• _What you should do_
Only an exact repeat of the listing, without its images, counts as the answer.
___
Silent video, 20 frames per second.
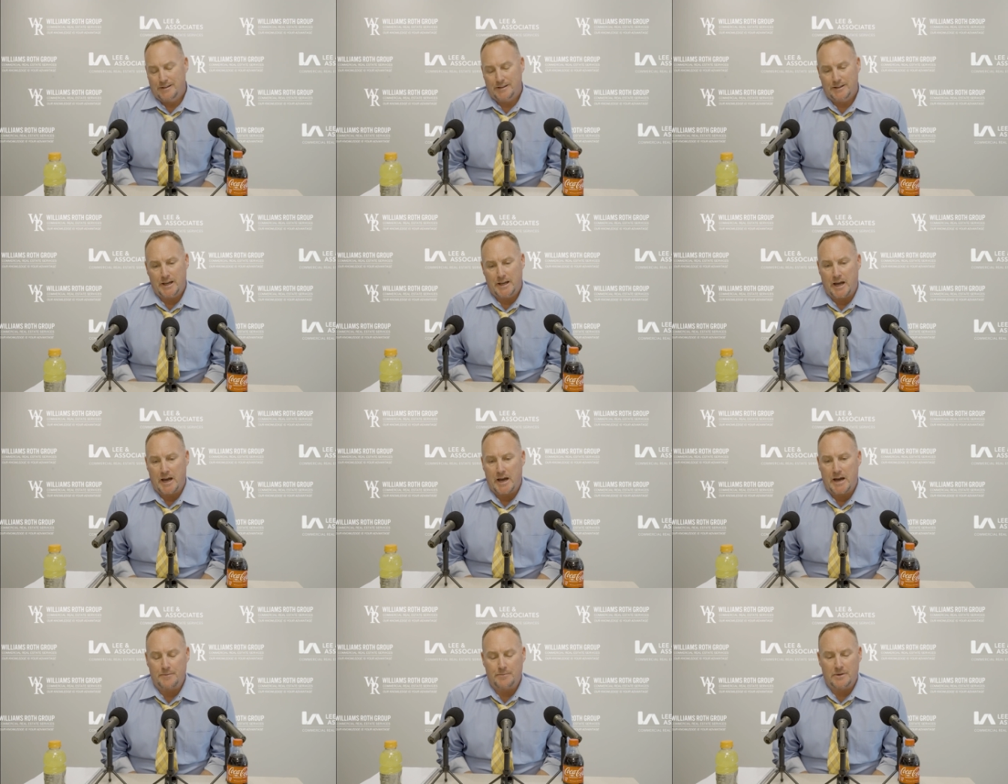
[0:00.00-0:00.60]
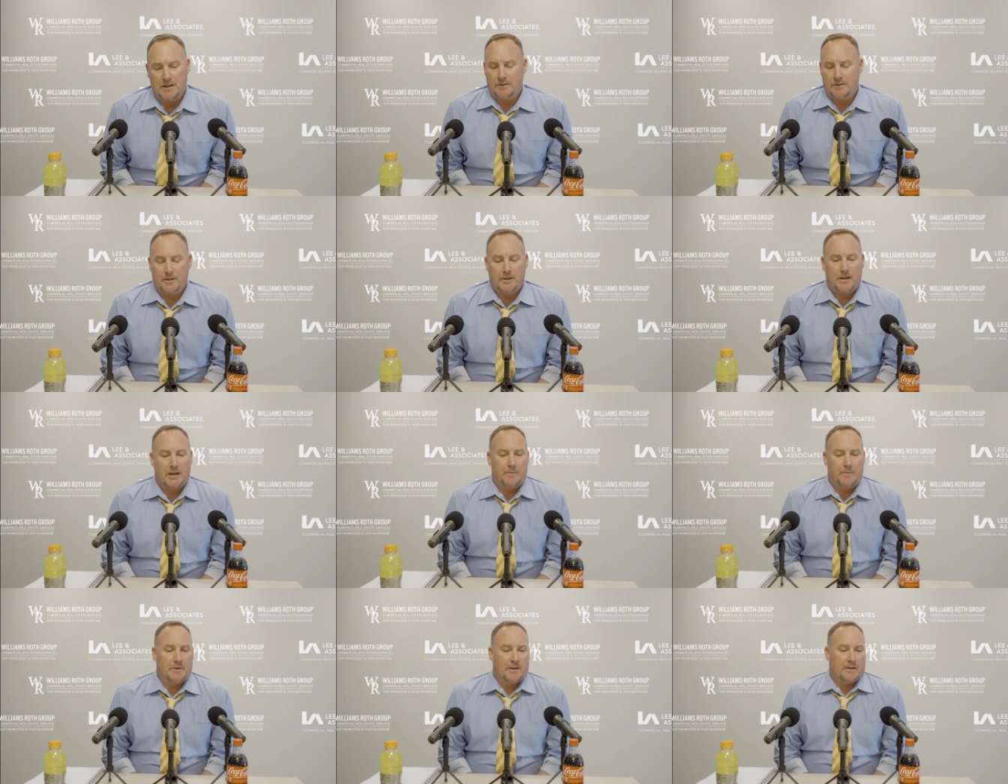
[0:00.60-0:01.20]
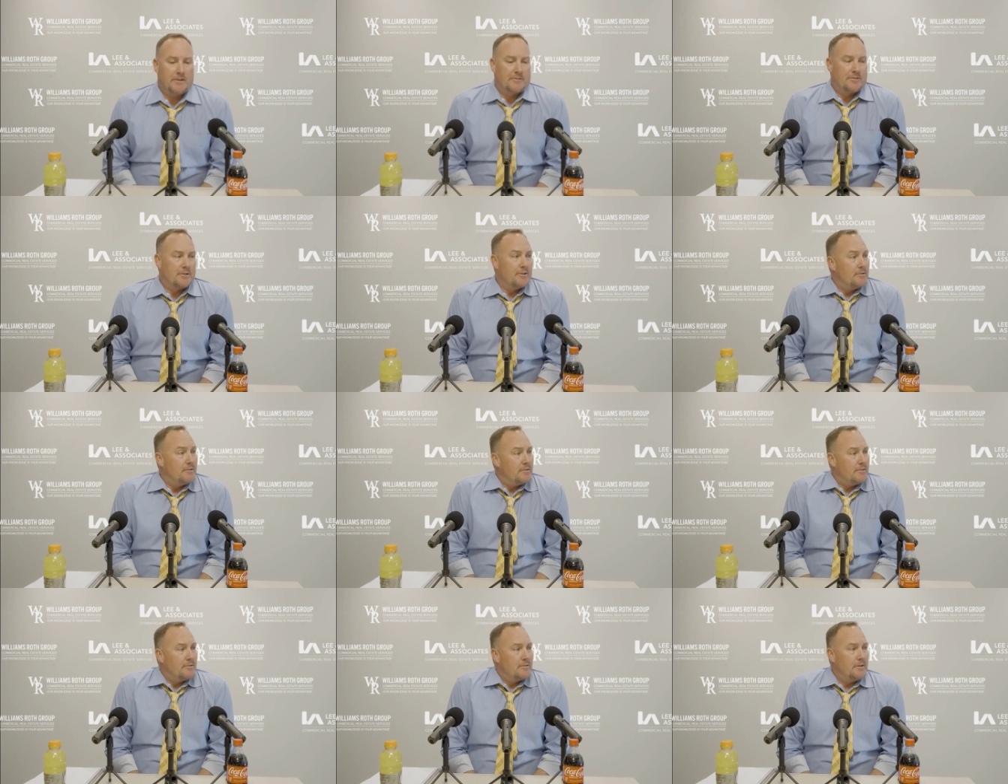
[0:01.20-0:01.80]
Yeah, but you can't make
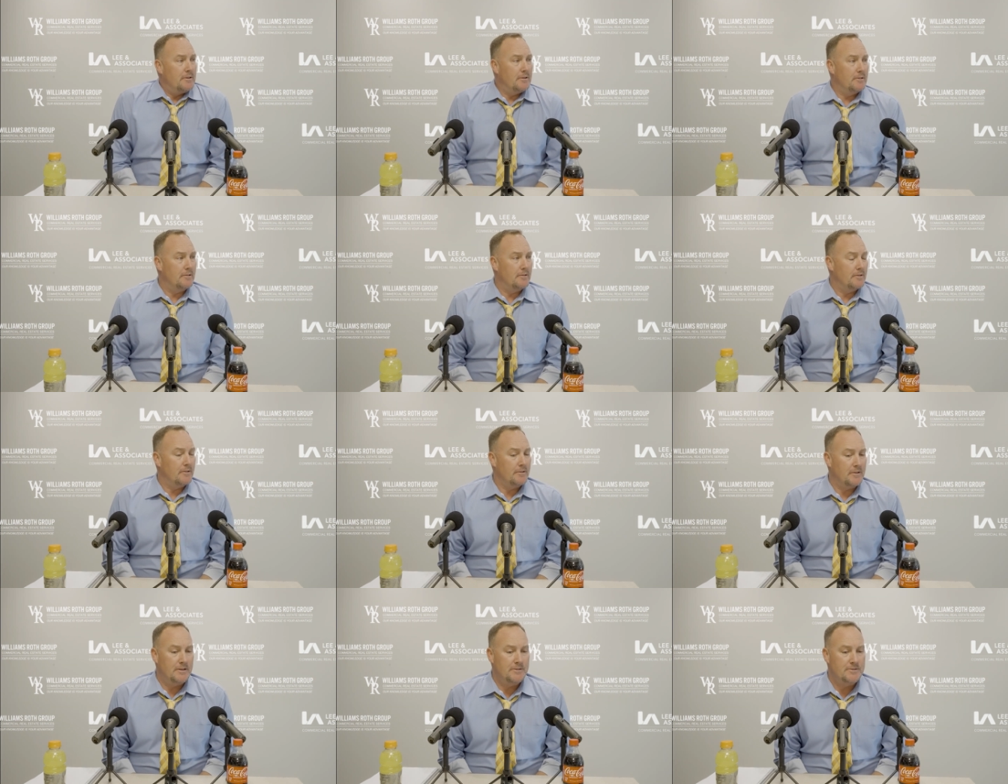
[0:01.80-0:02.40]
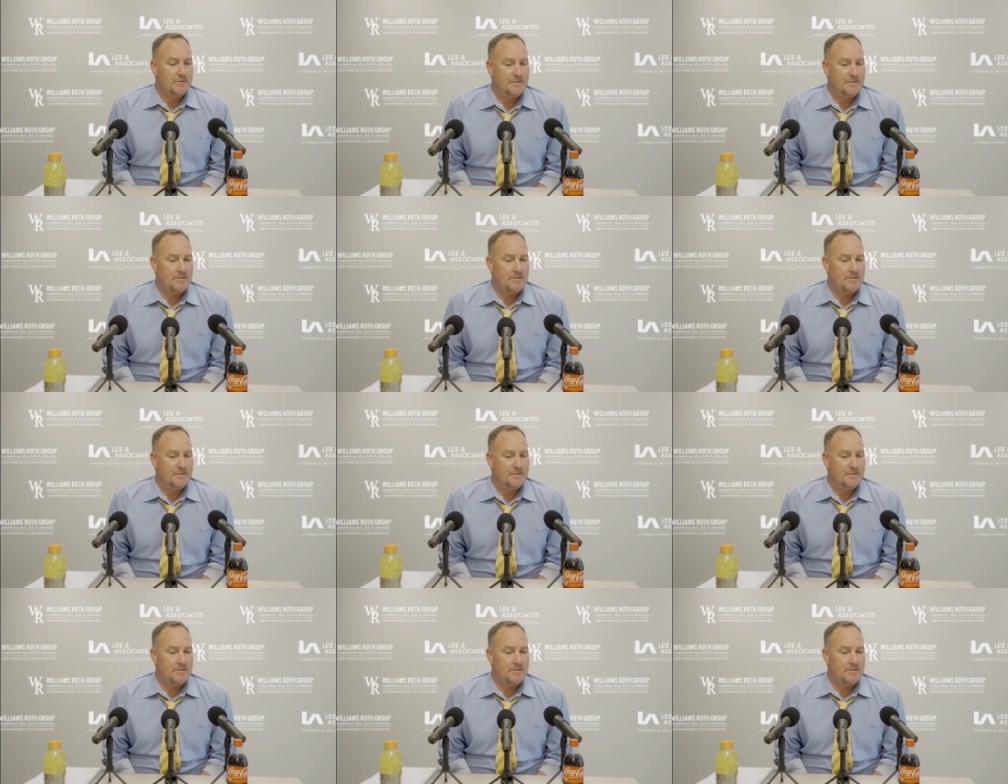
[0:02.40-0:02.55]
excuses. The injuries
___
• _Response to this task_
Silent video, 20 frames per second.
[0:00.00-0:00.60]
[0:00.60-0:01.20]
[0:01.20-0:01.80]
Yeah, but you can't make
[0:01.80-0:02.40]
[0:02.40-0:02.55]
excuses. The injuries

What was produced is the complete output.